:: Dataset entries ::
* * *

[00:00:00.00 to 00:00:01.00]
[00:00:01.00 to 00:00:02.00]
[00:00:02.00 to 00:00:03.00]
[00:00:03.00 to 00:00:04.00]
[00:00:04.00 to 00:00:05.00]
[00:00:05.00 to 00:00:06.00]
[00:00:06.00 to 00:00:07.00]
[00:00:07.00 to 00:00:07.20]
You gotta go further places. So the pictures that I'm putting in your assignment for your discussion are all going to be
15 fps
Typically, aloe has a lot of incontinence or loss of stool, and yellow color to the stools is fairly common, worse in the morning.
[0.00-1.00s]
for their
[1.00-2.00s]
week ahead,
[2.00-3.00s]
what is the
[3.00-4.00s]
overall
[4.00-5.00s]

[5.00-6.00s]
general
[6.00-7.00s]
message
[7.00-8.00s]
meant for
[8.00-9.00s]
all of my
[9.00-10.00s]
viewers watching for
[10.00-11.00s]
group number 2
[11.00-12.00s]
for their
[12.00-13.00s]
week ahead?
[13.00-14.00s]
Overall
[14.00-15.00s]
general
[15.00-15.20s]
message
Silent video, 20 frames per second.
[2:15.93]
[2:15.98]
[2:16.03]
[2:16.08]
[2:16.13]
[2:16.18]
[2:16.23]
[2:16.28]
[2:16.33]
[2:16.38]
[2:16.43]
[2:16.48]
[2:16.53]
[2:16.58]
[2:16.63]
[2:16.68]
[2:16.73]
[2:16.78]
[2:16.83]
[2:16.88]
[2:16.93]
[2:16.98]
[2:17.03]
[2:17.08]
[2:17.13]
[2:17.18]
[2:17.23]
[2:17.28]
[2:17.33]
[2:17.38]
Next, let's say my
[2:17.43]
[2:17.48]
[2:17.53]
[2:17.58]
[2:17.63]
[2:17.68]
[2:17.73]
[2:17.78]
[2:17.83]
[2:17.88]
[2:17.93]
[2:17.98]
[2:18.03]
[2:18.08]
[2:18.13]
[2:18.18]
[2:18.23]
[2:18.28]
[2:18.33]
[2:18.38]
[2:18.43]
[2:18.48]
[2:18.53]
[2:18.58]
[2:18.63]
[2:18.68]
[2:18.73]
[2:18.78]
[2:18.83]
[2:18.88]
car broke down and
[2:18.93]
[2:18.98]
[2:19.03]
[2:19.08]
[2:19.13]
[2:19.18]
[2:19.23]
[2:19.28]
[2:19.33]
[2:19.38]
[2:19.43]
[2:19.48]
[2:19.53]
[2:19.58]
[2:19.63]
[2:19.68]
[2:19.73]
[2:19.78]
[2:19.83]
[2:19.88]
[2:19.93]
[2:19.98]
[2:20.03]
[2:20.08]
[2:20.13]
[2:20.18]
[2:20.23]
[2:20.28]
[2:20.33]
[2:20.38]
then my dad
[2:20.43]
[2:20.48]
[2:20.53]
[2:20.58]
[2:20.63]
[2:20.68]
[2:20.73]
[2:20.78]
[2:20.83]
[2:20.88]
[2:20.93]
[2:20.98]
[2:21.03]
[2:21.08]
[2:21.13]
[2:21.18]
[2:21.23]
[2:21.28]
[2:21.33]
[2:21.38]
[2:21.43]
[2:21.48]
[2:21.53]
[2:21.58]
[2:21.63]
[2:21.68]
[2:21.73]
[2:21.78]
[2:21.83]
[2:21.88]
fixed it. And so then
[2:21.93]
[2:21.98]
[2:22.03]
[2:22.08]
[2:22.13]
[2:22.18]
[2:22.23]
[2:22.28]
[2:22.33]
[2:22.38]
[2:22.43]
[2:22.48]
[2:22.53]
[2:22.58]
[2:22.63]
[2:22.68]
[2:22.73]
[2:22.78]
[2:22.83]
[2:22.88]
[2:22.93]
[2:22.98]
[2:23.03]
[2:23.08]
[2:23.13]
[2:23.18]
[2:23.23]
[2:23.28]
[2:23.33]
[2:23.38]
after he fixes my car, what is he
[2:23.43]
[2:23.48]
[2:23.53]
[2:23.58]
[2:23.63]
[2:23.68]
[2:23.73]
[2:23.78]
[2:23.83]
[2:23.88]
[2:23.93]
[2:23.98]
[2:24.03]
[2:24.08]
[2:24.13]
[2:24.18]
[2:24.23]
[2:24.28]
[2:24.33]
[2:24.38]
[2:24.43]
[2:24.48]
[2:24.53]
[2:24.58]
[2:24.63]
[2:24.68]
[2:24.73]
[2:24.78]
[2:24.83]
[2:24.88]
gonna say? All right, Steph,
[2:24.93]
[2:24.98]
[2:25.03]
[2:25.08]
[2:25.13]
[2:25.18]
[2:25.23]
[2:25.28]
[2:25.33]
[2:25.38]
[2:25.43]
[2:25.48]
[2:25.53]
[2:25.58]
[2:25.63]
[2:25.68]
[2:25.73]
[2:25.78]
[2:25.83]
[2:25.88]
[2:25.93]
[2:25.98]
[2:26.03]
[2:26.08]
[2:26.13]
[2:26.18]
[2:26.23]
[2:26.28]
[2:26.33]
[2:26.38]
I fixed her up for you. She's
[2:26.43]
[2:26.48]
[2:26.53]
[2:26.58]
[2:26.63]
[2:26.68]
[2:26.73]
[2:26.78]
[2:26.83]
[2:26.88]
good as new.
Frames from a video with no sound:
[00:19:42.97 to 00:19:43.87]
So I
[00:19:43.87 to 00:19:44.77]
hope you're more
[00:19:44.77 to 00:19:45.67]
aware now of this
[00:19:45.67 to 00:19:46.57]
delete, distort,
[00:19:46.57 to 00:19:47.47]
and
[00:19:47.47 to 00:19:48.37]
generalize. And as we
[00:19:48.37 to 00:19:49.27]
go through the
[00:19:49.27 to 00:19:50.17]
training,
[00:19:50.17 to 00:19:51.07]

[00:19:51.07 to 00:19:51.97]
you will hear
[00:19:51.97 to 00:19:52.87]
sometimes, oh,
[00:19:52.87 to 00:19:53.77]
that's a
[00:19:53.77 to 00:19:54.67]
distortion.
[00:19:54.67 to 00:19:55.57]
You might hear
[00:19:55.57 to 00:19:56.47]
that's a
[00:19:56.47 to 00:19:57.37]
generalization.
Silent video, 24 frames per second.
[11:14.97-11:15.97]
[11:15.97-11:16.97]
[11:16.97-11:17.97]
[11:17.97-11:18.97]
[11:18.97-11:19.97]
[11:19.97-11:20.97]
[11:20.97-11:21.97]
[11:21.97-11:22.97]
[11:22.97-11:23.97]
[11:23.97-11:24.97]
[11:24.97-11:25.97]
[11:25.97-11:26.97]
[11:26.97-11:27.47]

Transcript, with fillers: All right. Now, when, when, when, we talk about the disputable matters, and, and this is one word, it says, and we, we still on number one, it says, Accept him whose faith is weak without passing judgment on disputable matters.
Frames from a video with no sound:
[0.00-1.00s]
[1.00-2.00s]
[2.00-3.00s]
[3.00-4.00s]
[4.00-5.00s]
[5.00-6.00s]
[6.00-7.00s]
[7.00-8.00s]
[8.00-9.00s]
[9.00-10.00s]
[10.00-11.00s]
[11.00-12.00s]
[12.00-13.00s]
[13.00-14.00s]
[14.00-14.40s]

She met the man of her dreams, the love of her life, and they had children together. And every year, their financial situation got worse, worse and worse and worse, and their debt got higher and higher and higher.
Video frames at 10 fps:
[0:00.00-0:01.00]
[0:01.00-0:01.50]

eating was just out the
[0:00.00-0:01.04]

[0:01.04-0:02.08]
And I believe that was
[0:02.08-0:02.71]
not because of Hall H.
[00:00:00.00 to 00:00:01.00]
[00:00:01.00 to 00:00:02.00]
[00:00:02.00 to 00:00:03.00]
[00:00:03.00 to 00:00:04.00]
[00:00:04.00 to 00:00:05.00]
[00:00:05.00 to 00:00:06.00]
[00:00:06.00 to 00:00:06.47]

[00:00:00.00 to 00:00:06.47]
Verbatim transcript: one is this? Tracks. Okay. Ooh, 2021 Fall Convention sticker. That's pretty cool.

* * *

:: Task instructions ::
Using the data above, tally each line that contains "Silent". Write only the total.

:: Finished exercise ::
2